03 de Diciembre de 2017

 

CITAS & HECHOS

Por Marisol Palacios

Oscar Wilde (1854-1900) Dramaturgo y novelista irlandés.

“Para tener buena salud, lo haría todo menos tres cosas: hacer gimnasia, levantarme temprano y ser persona responsable”.

Winston Churchill (1874-1965) Político británico.

“La salud es un estado transitorio entre dos épocas de enfermedad y que, además, no presagia nada bueno”.

Mark Twain (1835-1910) Escritor y periodista estadounidense.

“La única manera de conservar la salud es comer lo que no quieres, beber lo que no te gusta, y hacer lo que preferirías no hacer”.
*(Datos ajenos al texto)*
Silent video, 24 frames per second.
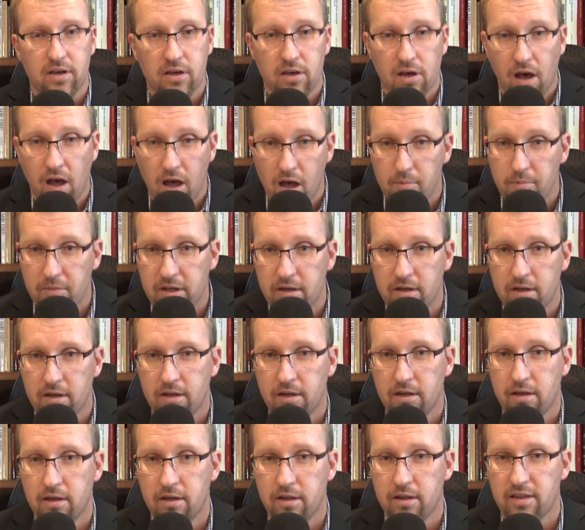common
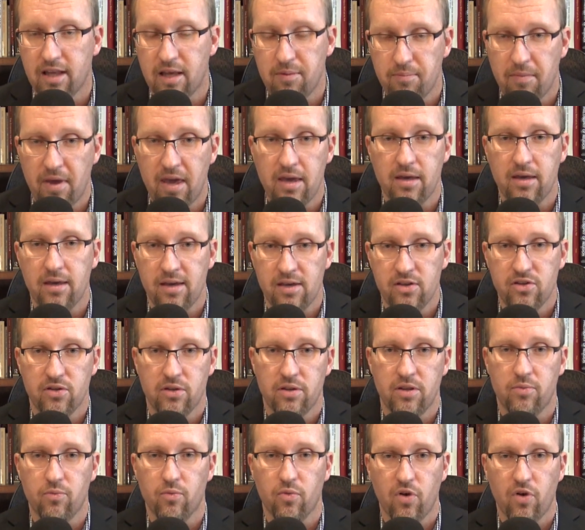that make each of them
Giovanni Papini (1881-1956) Escritor italiano.

“Una salud demasiado espléndida es inquietante, pues su vecina, la enfermedad, está presta siempre a abatirla”.
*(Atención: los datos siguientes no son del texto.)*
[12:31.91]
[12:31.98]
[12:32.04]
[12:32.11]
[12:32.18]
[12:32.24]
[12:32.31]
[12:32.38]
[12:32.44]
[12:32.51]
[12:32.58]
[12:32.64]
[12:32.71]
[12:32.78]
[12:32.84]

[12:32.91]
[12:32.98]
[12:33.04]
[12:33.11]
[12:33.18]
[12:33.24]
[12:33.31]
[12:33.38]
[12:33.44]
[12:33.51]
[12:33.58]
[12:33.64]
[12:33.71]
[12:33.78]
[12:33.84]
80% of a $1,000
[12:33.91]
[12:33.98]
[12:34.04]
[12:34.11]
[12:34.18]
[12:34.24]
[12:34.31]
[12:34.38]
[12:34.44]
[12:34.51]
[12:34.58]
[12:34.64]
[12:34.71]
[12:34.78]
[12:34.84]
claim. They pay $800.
El hombre de las dos caras

El caso de Edward Mordrake es uno de los más raros en la historia de la medicina. Si bien se sabe que nació en el siglo XIX, en Inglaterra, se desconoce la fecha exacta. Era hijo de la condesa de Darlington, situación privilegiada que, unida a su condición física, le granjeó el odio y desprecio de la comunidad. Su “rareza” consistía en que tenía dos rostros: uno completamente sano y otro, en el cuello, casi en la parte posterior, atrofiado, pero funcional. Según los informes escritos, el rostro posterior de Mordrake, de menor tamaño, era estrábico y algo deformado, pero se movía. Tenía capacidad de sonreír y hacer pucheros independientemente de su otro rostro. Menos creíble, aunque también posible, es que siguiera con la mirada. Según cuenta la leyenda, el propio Edward Mordrake solicitó que se la extirpasen, pues aseguraba que le susurraba cosas “salidas del infierno”. Real o no, lo que sí es cierto es que a los 23 años, preso de una profunda depresión, se ahorcó en el balcón de un piso que había alquilado. 
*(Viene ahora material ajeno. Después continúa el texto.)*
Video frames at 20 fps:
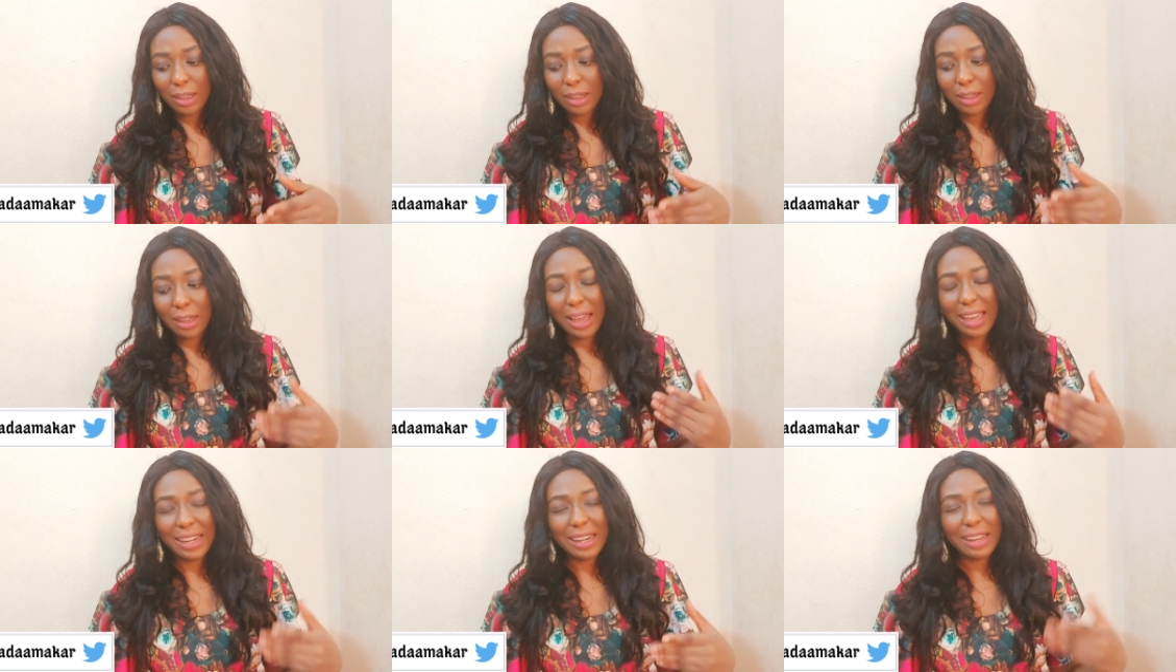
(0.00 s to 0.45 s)

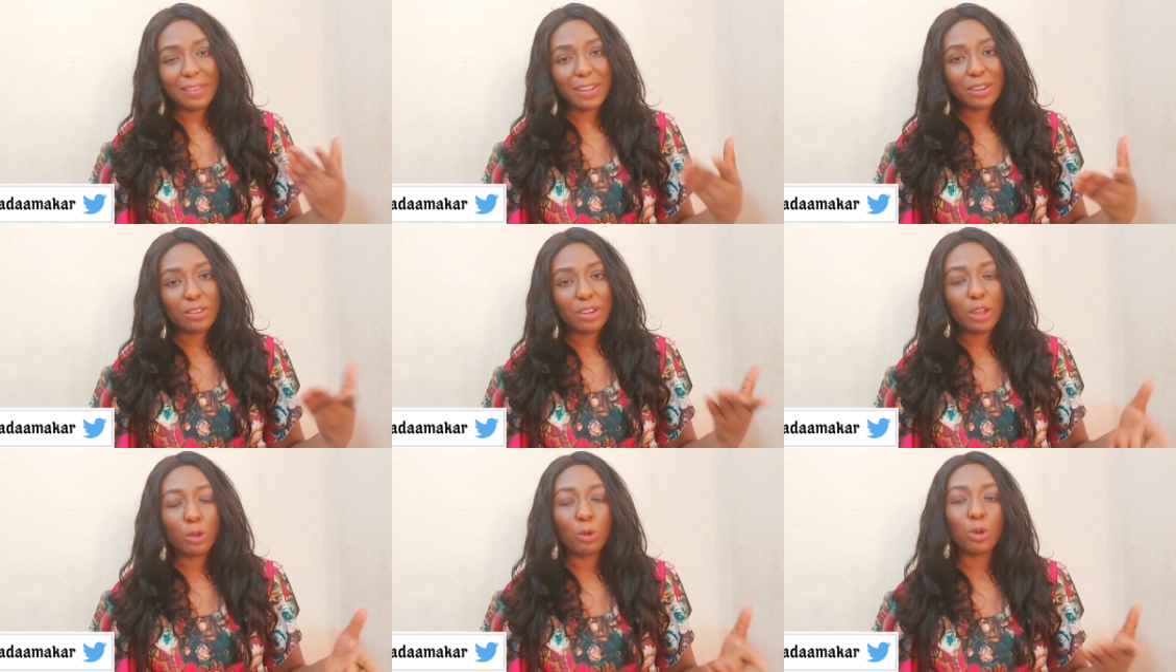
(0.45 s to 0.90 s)
I never,
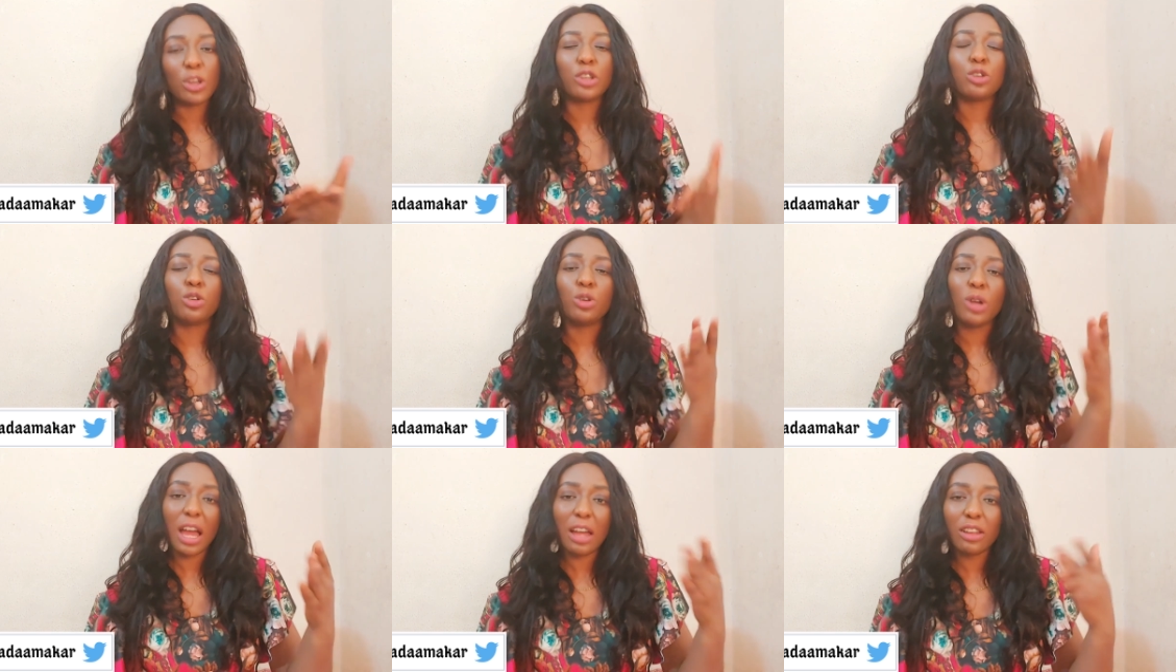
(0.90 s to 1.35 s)
okay,
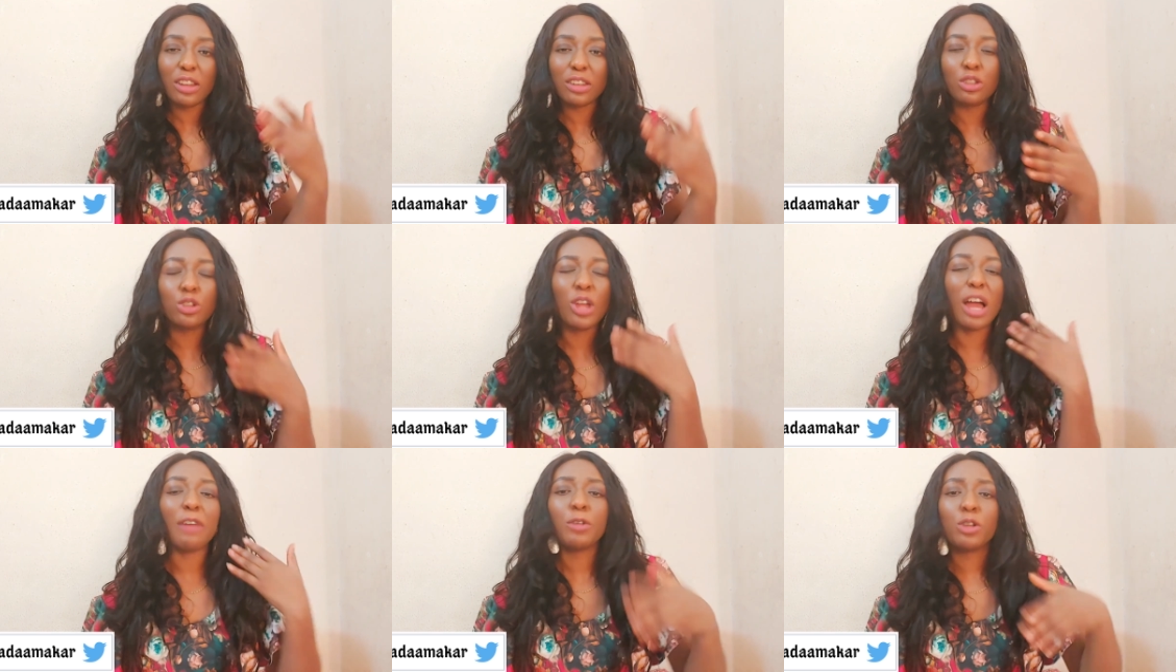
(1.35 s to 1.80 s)

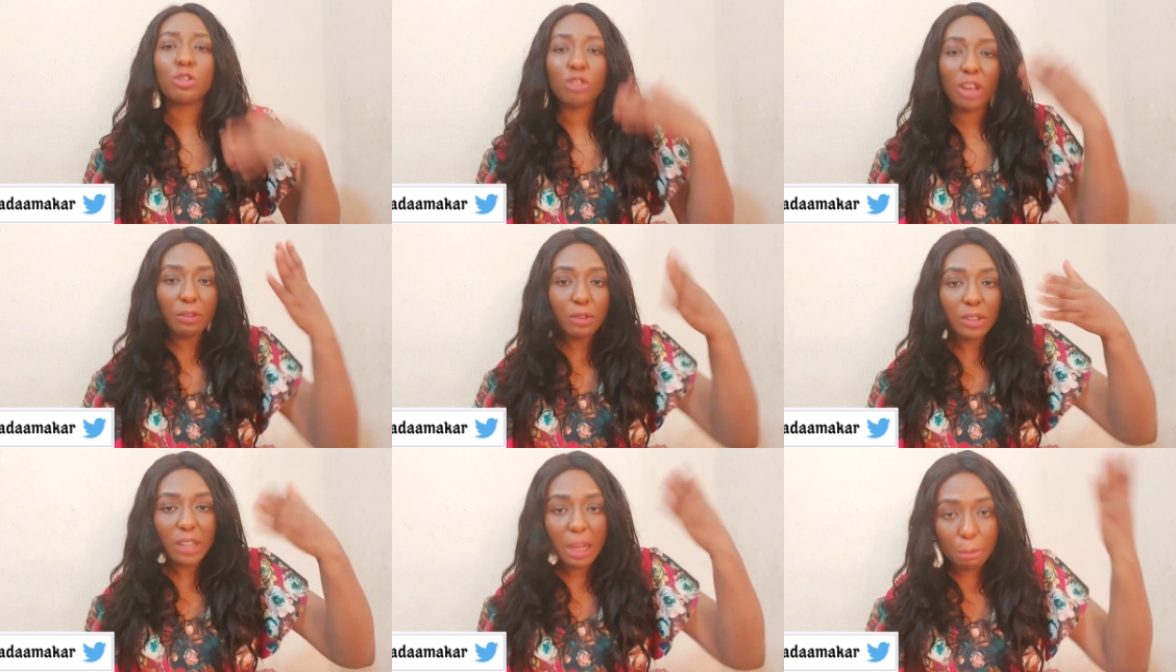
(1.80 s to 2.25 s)
have you
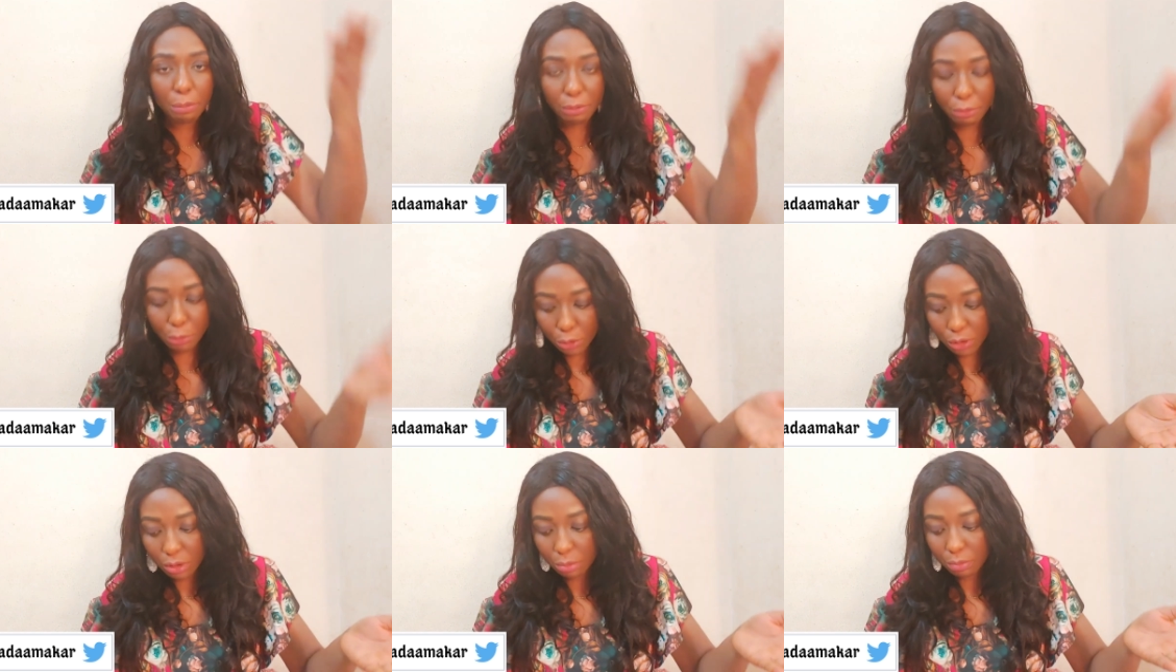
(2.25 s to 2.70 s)
traveled
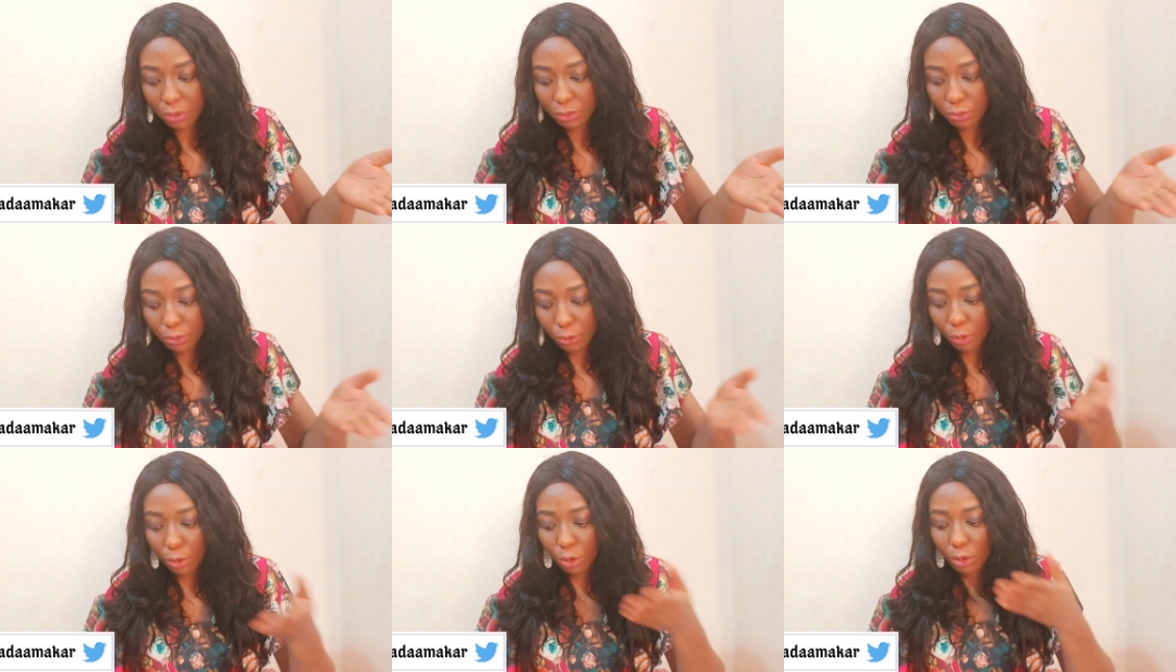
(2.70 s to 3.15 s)
abroad
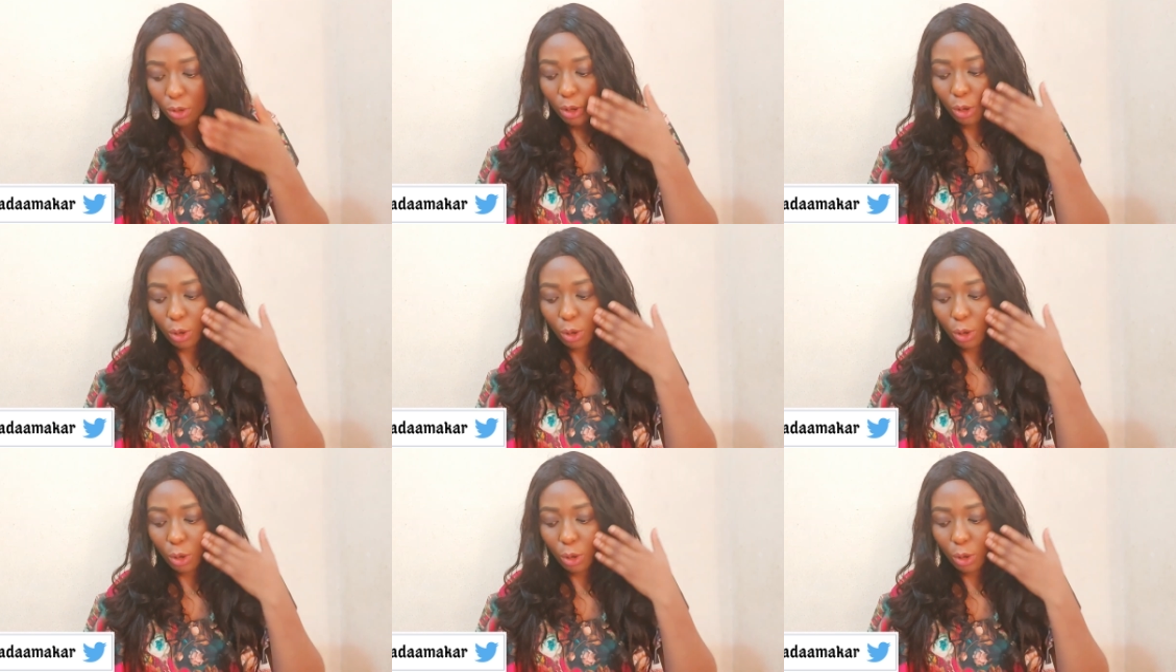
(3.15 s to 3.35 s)
before?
Sobre el otro rostro de Mordrake, la causa pudo haber sido diprosopia, un síndrome causado por una anomalía genética que implica la duplicación de varios rasgos de la cabeza, incluyendo toda la cara. Normalmente, solo son partes concretas que incluyen los ojos o la nariz. Por desgracia, los bebés con diprosopia no suelen sobrevivir más que unos minutos o unas horas tras el nacimiento, por cuestiones puramente anatómicas. Sin embargo, existen algunos casos extraordinarios, como el famoso Pascual Piñón o el del propio Edward Mordrake, quien sobrevivió y tuvo una vida “normal” hasta los 23. Estas características hacen el caso de Mordrake único.